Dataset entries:
"""

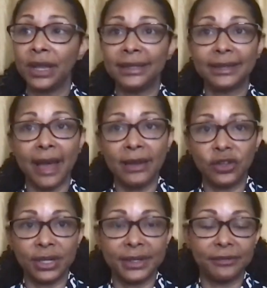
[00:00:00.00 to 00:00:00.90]
it's not
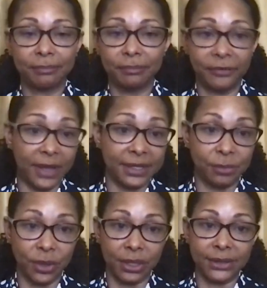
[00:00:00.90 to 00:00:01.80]
just
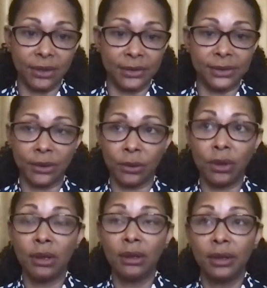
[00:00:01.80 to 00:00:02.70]
Facebook. It's
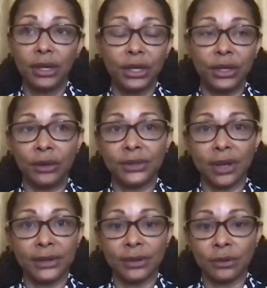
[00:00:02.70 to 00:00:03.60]
also, you know, it's
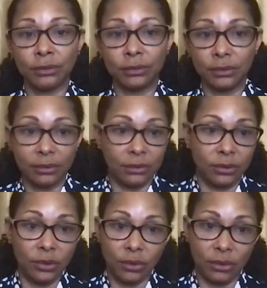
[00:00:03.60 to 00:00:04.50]
also
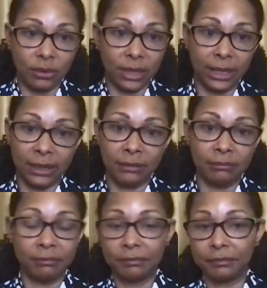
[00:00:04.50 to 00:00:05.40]
Google
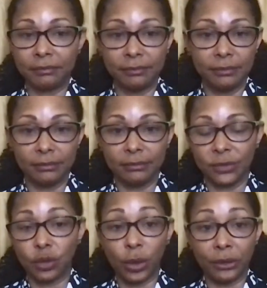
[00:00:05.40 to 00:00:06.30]
and
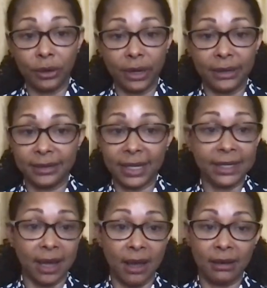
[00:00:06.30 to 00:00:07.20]
Twitter and
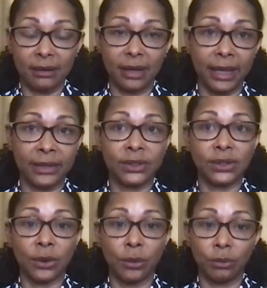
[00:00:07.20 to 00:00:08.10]
TikTok. And
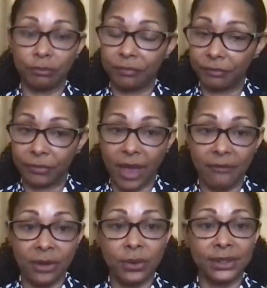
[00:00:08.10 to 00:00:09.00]
so
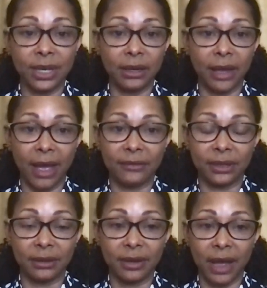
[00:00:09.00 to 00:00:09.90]
everyone's going to have
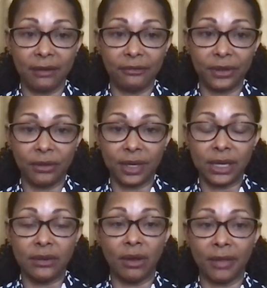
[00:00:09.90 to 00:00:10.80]
to kind of feel the
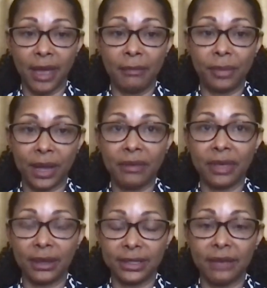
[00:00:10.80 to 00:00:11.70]
heat on that. But I
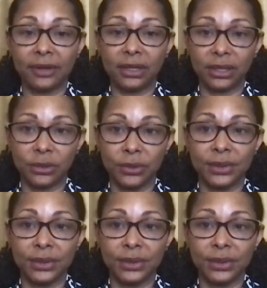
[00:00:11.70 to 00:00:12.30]
think definitely you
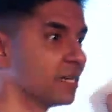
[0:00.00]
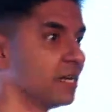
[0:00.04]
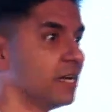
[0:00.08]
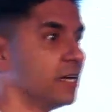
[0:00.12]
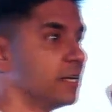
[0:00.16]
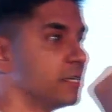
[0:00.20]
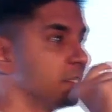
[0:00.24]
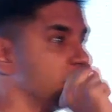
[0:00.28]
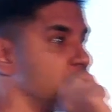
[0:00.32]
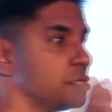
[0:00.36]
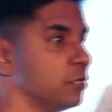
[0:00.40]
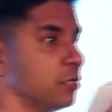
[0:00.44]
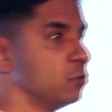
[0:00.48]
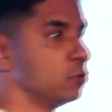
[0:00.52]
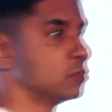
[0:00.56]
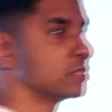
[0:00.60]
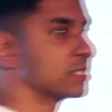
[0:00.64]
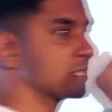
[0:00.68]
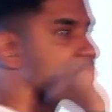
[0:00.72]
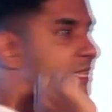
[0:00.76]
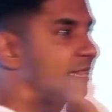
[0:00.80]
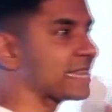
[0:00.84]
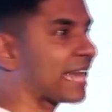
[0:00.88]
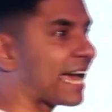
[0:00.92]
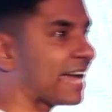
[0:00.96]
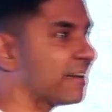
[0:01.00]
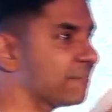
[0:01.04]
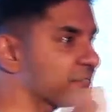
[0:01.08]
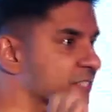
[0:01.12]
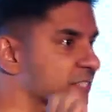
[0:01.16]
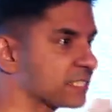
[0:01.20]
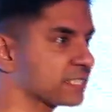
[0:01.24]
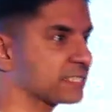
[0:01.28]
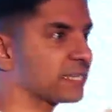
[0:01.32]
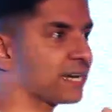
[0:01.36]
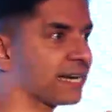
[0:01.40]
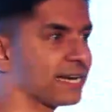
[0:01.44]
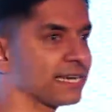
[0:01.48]
to use
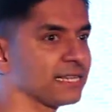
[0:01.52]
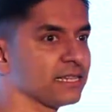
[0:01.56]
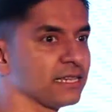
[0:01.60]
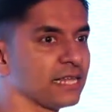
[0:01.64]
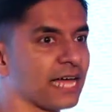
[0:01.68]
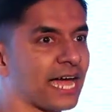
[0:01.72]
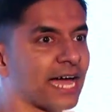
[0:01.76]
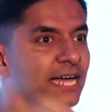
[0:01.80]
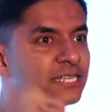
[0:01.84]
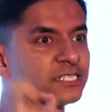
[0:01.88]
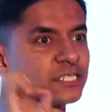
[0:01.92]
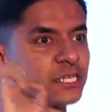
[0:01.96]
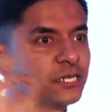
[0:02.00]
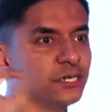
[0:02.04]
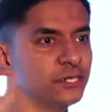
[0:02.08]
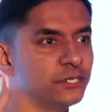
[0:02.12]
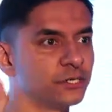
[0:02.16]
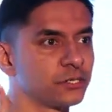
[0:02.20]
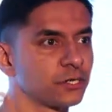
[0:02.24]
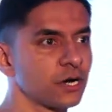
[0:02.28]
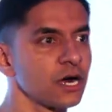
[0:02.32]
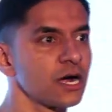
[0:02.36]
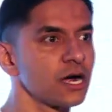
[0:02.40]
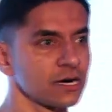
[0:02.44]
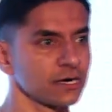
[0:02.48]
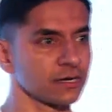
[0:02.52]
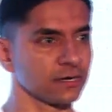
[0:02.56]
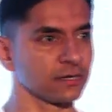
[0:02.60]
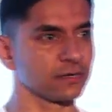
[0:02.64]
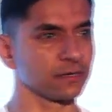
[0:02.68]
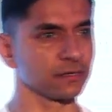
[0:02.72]
lifestyle as a drug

"""

• _Task to complete_
Print every entry exactly. Pictures are not part of the copy.

• _Response to the task_
[00:00:00.00 to 00:00:00.90]
it's not
[00:00:00.90 to 00:00:01.80]
just
[00:00:01.80 to 00:00:02.70]
Facebook. It's
[00:00:02.70 to 00:00:03.60]
also, you know, it's
[00:00:03.60 to 00:00:04.50]
also
[00:00:04.50 to 00:00:05.40]
Google
[00:00:05.40 to 00:00:06.30]
and
[00:00:06.30 to 00:00:07.20]
Twitter and
[00:00:07.20 to 00:00:08.10]
TikTok. And
[00:00:08.10 to 00:00:09.00]
so
[00:00:09.00 to 00:00:09.90]
everyone's going to have
[00:00:09.90 to 00:00:10.80]
to kind of feel the
[00:00:10.80 to 00:00:11.70]
heat on that. But I
[00:00:11.70 to 00:00:12.30]
think definitely you
[0:00.00]
[0:00.04]
[0:00.08]
[0:00.12]
[0:00.16]
[0:00.20]
[0:00.24]
[0:00.28]
[0:00.32]
[0:00.36]
[0:00.40]
[0:00.44]
[0:00.48]
[0:00.52]
[0:00.56]
[0:00.60]
[0:00.64]
[0:00.68]
[0:00.72]
[0:00.76]
[0:00.80]
[0:00.84]
[0:00.88]
[0:00.92]
[0:00.96]
[0:01.00]
[0:01.04]
[0:01.08]
[0:01.12]
[0:01.16]
[0:01.20]
[0:01.24]
[0:01.28]
[0:01.32]
[0:01.36]
[0:01.40]
[0:01.44]
[0:01.48]
to use
[0:01.52]
[0:01.56]
[0:01.60]
[0:01.64]
[0:01.68]
[0:01.72]
[0:01.76]
[0:01.80]
[0:01.84]
[0:01.88]
[0:01.92]
[0:01.96]
[0:02.00]
[0:02.04]
[0:02.08]
[0:02.12]
[0:02.16]
[0:02.20]
[0:02.24]
[0:02.28]
[0:02.32]
[0:02.36]
[0:02.40]
[0:02.44]
[0:02.48]
[0:02.52]
[0:02.56]
[0:02.60]
[0:02.64]
[0:02.68]
[0:02.72]
lifestyle as a drug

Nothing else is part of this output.